Kazuaki Takahashi
- Born: 31 January 1968 (age 58) Osaka Prefecture, Japan
- Height: 183 cm (6 ft 0 in)
- Weight: 102 kg (225 lb)
- School: Josho Keiko Gakuen High School
- University: Osaka University of Health and Sport Sciences

Rugby union career
- Position: Prop

Amateur team(s)
- Years: Team / Apps / (Points)
- 1986-1990: Osaka University of Health and Sport Sciences

Senior career
- Years: Team / Apps / (Points)
- 1991-1999: Toyota

International career
- Years: Team / Apps / (Points)
- 1990-1997: Japan / 21 / (5)

= Kazuaki Takahashi =

Japan international rugby union player

Kazuaki Takahashi (高橋一彰, Takahashi Kazuaki) is a former Japanese rugby union player who played as a prop.

==Career==
Takahashi attended Josho Keiko Gakuen High School and Osaka University of Health and Sport Sciences, where for the latter he played in its rugby club between 1986 and 1990, winning the Kansai Cup in 1987 and 1989. Since his graduation from university, Takahashi joined Toyota Motors, with which he played for his entire career, winning the All-Japan Rugby Company Championship in 1999 and the East Japan League in 1995, 1998 and 1999, as well, arrived in the All Japan Championship final in 1999.

==International career==
Takahashi won his first cap during the match against Fiji, in Tokyo, on 4 March 1990. He was also part of the 1991 Rugby World Cup, although he did not play any match in the tournament.
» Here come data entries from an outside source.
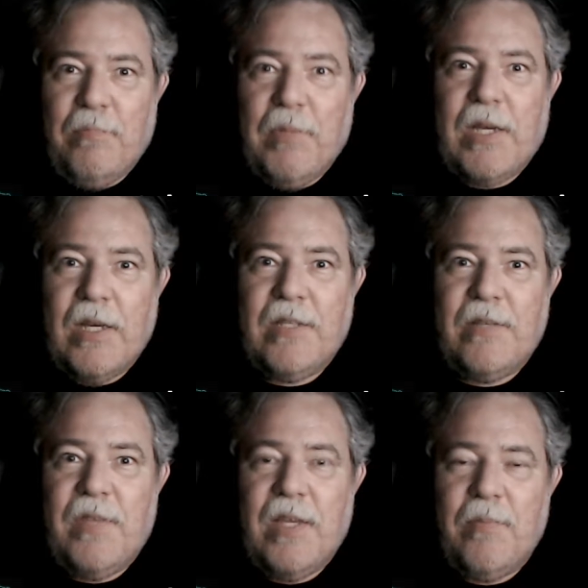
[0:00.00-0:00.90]
because
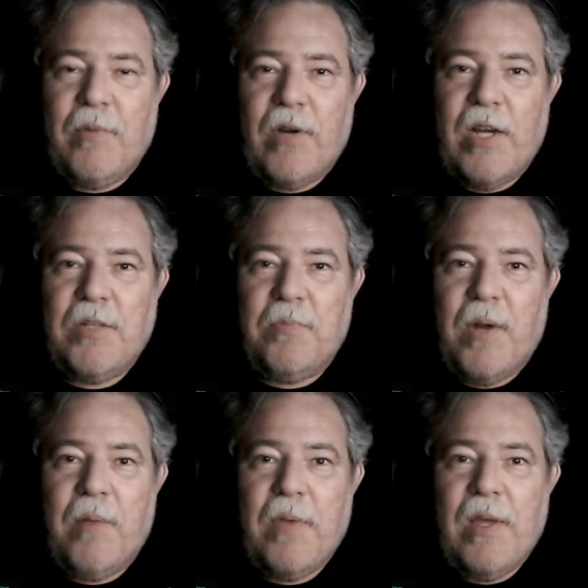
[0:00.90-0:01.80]
of the immigration
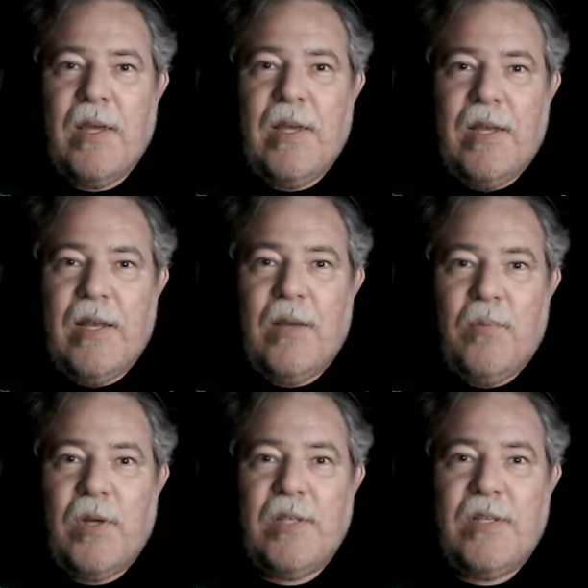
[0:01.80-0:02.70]
problem. And
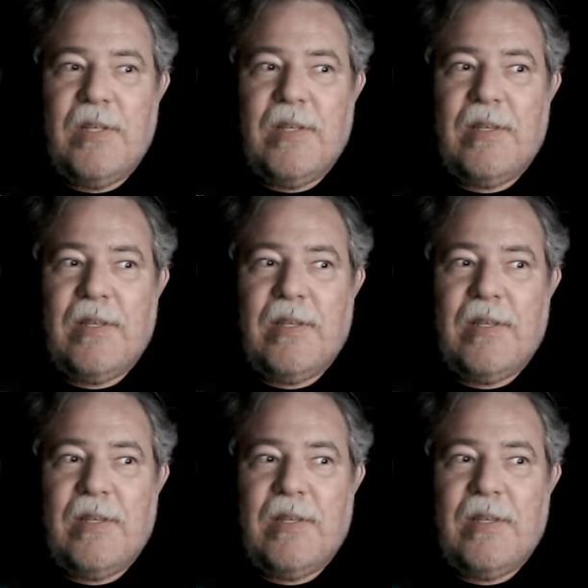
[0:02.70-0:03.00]
it wasn't,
Takahashi also played for Japan in the 1995 Rugby World Cup, playing two matches in the tournament. His last cap was against Hong Kong, in Tokyo, on 29 June 1997.

==After retirement==
As of 8 April 2015, along with fellow former Toyota Motors player and Japanese international Lopeti Oto, Takahashi was named ambassador for the 2019 Rugby World Cup in Japan.